# C-More

### MongoDB

In [1]:
import pymongo

In [2]:
client = pymongo.MongoClient('mongodb://localhost:27017/')

#### 1. Create database

In [4]:
# create database rep_analysis_test

db = client['rep_analysis_test']

In MongoDB, a **database** is not created until it gets content.

#### 2. Create collection

In [5]:
# create search_words collection (similar to an RDBMS table)

search_words = db['search_words']

In [6]:
db.list_collection_names()

[]

In MongoDB, a **collection** is not created until it gets content.

In [7]:
# insert search words defined by each client into collection search_words

new_search_words = [{"_id": 1, "company": "Vodafone", "words": ["vodafone", "5G"]}, 
                    {"_id": 2, "company": "Santander", "words": ["santander", "card", "account", "loan", "banking"]}, 
                    {"_id": 3, "company": "BP", "words": ["bp", "shell", "repsol", "galp", "prio"]}]

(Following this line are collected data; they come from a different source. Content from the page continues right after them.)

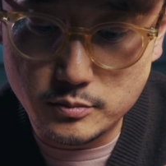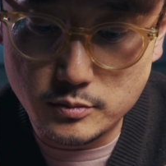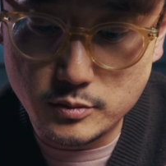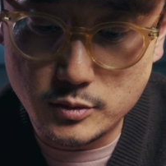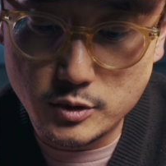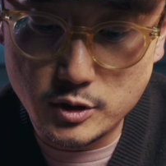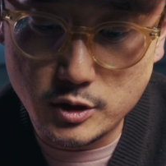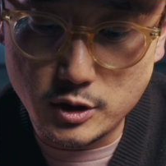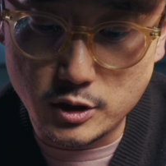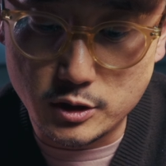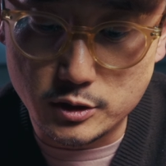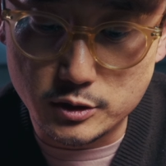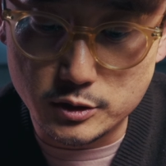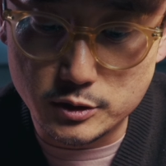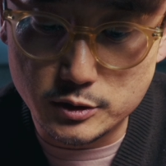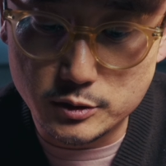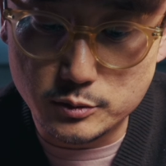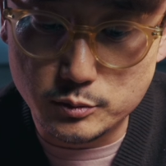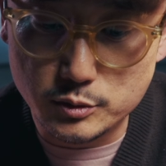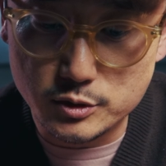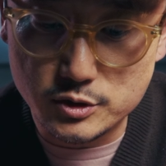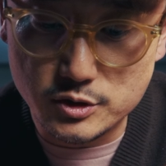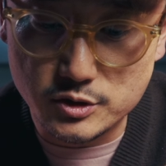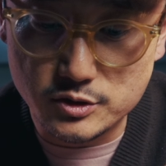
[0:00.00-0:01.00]
color,
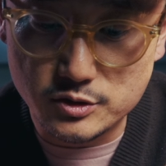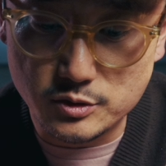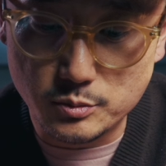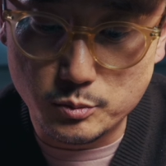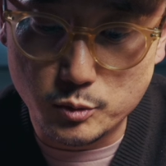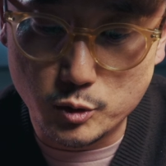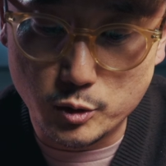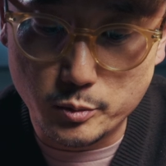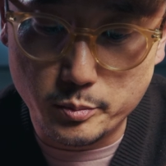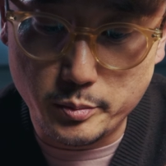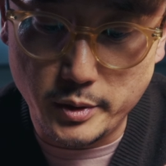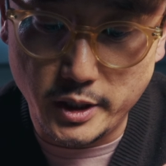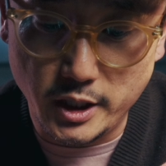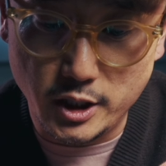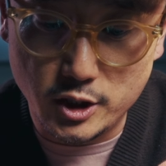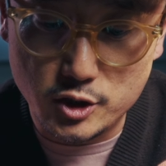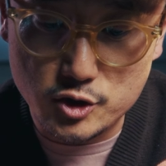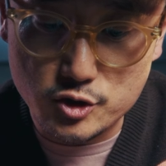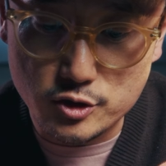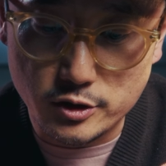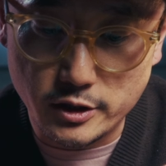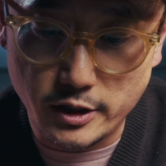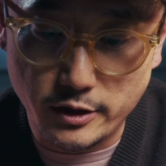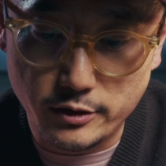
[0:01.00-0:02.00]
which is a more
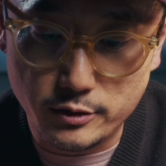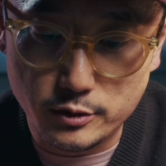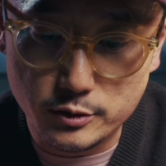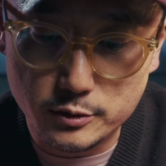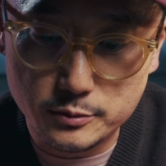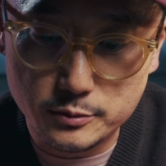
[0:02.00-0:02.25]
beige leather.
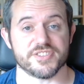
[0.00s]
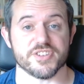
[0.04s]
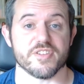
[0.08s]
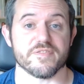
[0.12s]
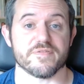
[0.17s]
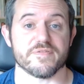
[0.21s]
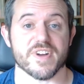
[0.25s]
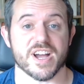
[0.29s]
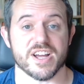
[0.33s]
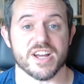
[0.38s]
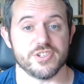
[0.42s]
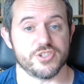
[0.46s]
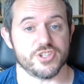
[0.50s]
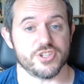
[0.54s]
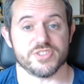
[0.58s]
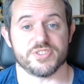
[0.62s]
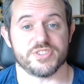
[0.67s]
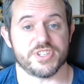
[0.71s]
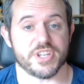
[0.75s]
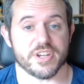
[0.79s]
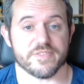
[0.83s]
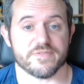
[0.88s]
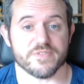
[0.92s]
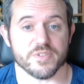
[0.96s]
don't find
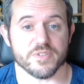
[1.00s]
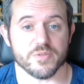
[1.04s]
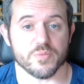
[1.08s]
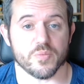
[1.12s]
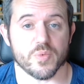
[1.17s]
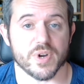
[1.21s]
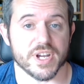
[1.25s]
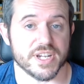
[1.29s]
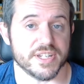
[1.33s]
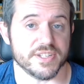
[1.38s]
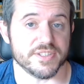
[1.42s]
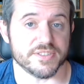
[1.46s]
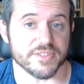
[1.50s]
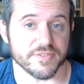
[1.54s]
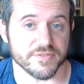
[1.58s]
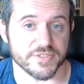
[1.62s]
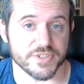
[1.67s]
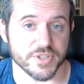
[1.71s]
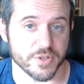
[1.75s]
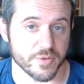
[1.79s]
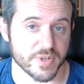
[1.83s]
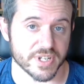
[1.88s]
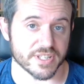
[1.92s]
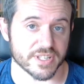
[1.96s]
just different ways of
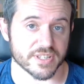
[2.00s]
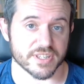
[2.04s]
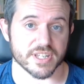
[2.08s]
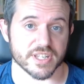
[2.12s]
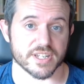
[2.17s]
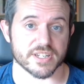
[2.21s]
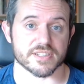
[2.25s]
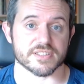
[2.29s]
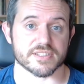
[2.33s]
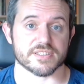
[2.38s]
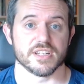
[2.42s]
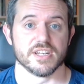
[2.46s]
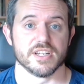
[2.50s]
doing things.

result = search_words.insert_many(new_search_words)

In [8]:
result.inserted_ids

[1, 2, 3]

In [9]:
db.list_collection_names()

['search_words']

#### 3. Select data from a collection

In [10]:
for doc in search_words.find():
    print(doc)

{'_id': 1, 'company': 'Vodafone', 'words': ['vodafone', '5G']}
{'_id': 2, 'company': 'Santander', 'words': ['santander', 'card', 'account', 'loan', 'banking']}
{'_id': 3, 'company': 'BP', 'words': ['bp', 'shell', 'repsol', 'galp', 'prio']}


In [11]:
# find words for company vodafone

my_query = {"company": "Vodafone"}

for words in search_words.find(my_query, {"_id": 0, "company": 0}):
    print(words['words'])

['vodafone', '5G']


#### 4. Check collections after running the .py script to get twitter data

In [12]:
db.list_collection_names()

['keywords', 'search_words']

#### 5. Select data from the keywords collection

In [14]:
keywords = db['keywords']

In [15]:
for doc in keywords.find():
    print(doc)

{'_id': ObjectId('62f28544fe960096a8b1e236'), 'created_at': '2022-08-08T23:26:46.000Z', 'text': '@VodafoneOMN Please let me know if any vacancy available in Vodafone oman family', 'lang': 'en', 'id': '1556784011619565573', 'public_metrics': {'retweet_count': 0, 'reply_count': 1, 'like_count': 0, 'quote_count': 0}}
{'_id': ObjectId('62f28544fe960096a8b1e237'), 'created_at': '2022-08-08T23:08:57.000Z', 'text': 'The TL top make ass ass Ei but Vodafone no dey make adey watch am well oh💔🤦🏽\u200d♂️.', 'lang': 'en', 'id': '1556779526935511040', 'public_metrics': {'retweet_count': 1, 'reply_count': 1, 'like_count': 10, 'quote_count': 0}}
{'_id': ObjectId('62f28544fe960096a8b1e238'), 'created_at': '2022-08-08T23:07:31.000Z', 'text': "@t0mm13b It's the Vodafone Gigabox https://t.co/8M8a6c52PQ and this is the fritz box model https://t.co/YNPkW0FR7V\n\nIt's FTTC for the minute, the main device hands out the DHCP which is the VF device", 'lang': 'en', 'id': '1556779164954394624', 'public_metrics': 

In [16]:
# total number of documents

keywords.count_documents({})

69

In [22]:
# create text index to perform $text queries
# https://stackoverflow.com/questions/33541290/how-can-i-create-an-index-with-pymongo
# https://pymongo.readthedocs.io/en/stable/api/pymongo/collection.html#pymongo.collection.Collection.create_index

keywords.create_index([('text', pymongo.TEXT)])

'text_text'

In [23]:
cursor = keywords.find({"$text": {"$search": "vodafone"}}, {"text": 1, '_id': 0})

i=0

for x in cursor:
    i+=1
    print(x['text'])
    
print('\n --> ' + str(i) + ' documents in total')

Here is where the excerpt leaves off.